Menopause brings with it a decline in the hormone estrogen, which in addition to its reproductive functions can keep cholesterol levels in check and protect the health of the brain, bones, skin, and heart.2 Some menopausal women choose pharmaceutical estrogen replacement therapy to counteract the effects of decreasing estrogen levels.

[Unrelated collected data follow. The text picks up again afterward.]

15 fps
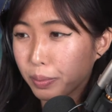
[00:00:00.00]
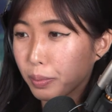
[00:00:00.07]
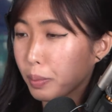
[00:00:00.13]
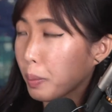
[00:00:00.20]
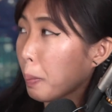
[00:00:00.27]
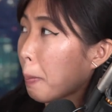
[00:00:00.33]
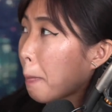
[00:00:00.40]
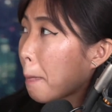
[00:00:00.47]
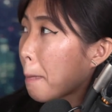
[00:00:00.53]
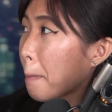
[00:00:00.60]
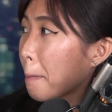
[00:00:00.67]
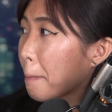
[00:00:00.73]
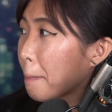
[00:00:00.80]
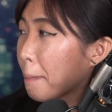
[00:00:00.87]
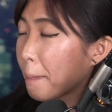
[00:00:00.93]
with a
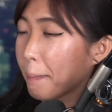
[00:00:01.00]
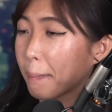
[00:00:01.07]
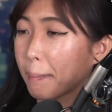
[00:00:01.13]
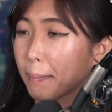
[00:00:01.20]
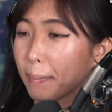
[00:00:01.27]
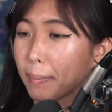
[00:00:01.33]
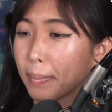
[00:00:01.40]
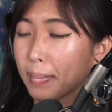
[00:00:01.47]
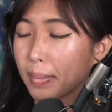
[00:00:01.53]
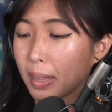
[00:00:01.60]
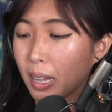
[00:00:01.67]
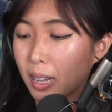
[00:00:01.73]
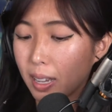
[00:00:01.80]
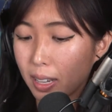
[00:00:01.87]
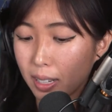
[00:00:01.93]
syllogism?
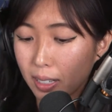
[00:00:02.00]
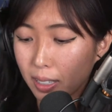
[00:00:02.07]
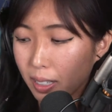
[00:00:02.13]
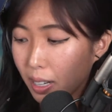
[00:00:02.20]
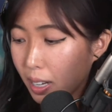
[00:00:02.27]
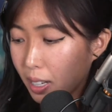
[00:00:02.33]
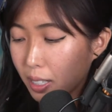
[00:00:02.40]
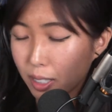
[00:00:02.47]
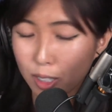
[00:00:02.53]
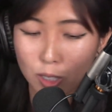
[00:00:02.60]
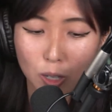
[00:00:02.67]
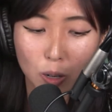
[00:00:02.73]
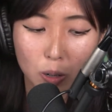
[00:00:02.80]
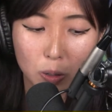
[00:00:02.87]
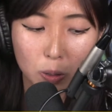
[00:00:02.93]
Yeah.
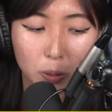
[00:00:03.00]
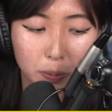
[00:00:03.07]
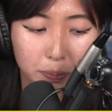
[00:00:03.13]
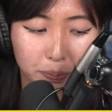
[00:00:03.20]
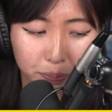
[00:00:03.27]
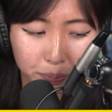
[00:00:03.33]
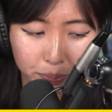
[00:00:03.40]
so, reasoning.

There are substances found in certain plants, including soy, red clover, and flaxseed, that are similar in chemical structure to those of estrogen. While study results have been mixed as to whether these phytoestrogens can relieve the symptoms of menopause,21 at least one review determined that red clover alleviated hot flash symptoms in menopausal women.22

Research also suggests that the isoflavone found in soy foods and red clover can have a positive effect on cholesterol levels, bone density, and cognitive function.23

Black cohosh (Cimicifuga racemosa) is part of the buttercup family and an herb native to eastern North America. While its precise mechanism of action is unknown, some studies have shown that taking black cohosh can ease hot flash symptoms.24

 

References

  1. National Institute on Aging. What Is Menopause? June 27, 2017.
  2. Hormone Health Network."Estrogen | Endocrine Society." Hormone.org, Endocrine Society, 2 December 2019.
  3. Maturitas. 2015 Jan;80(1):24-30.
  4. Maturitas. 2002 Apr 25;41(4):275-82.
  5. Nutrients. 2015 Jun 9;7(6):4661-88.
  6. Nurs Stand. 2005 Mar 30-Apr 5;19(29):44-52.
  7. Menopause. 2019 Apr;26(4):365-372.
  8. J Midlife Health. 2011 Jul;2(2):51-6.
  9. National Institutes of Health (NIH). Dietary Reference Intakes for Calcium and Vitamin D.
  10. J Steroid Biochem Mol Biol. 2014 Jul;142:155-70.
  11. Am J Clin Nutr. 2001 Jan;73(1):118-22.
  12. J Bone Miner Metab. 2005;23(6):506-13.
  13. J Lipid Res. 2012 Dec;53(12):2525-45.
  14. Maturitas. 2017 Sep;103:71-77.
  15. Menopause. 2011 Mar; 18(3):279–284.
  16. NIH U.S. National Library of Medicine (ClinicalTrials.gov), updated May 2017. Can be found at https://clinicaltrials.gov/ct2/show/NCT00599456. Accessed on September 20, 2019.
  17. Prz Menopauzalny. 2018 Dec;17(4):175–179.
  18. NHS, updated March 2017. Can be found at https://www.nhs.uk/conditions/vitamins-and-minerals/vitamin-b/. Accessed on September 20, 2019.
  19. Mol Cell Endocrinol. 2011 Dec 5;347(1-2):25-9.
  20. J Nat Sci Biol Med. 2018 Jan-Jun;9(1):54-58.
  21. Open Access Maced J Med Sci. 2019 Feb 14;7(3):495-499.
  22. Avicenna J Phytomed. 2015 Nov-Dec;5(6):498–511.
  23. Climacteric. 2006 Aug;9(4):245–263.
  24. J Caring Sci. 2013 Jun;2(2):105–113.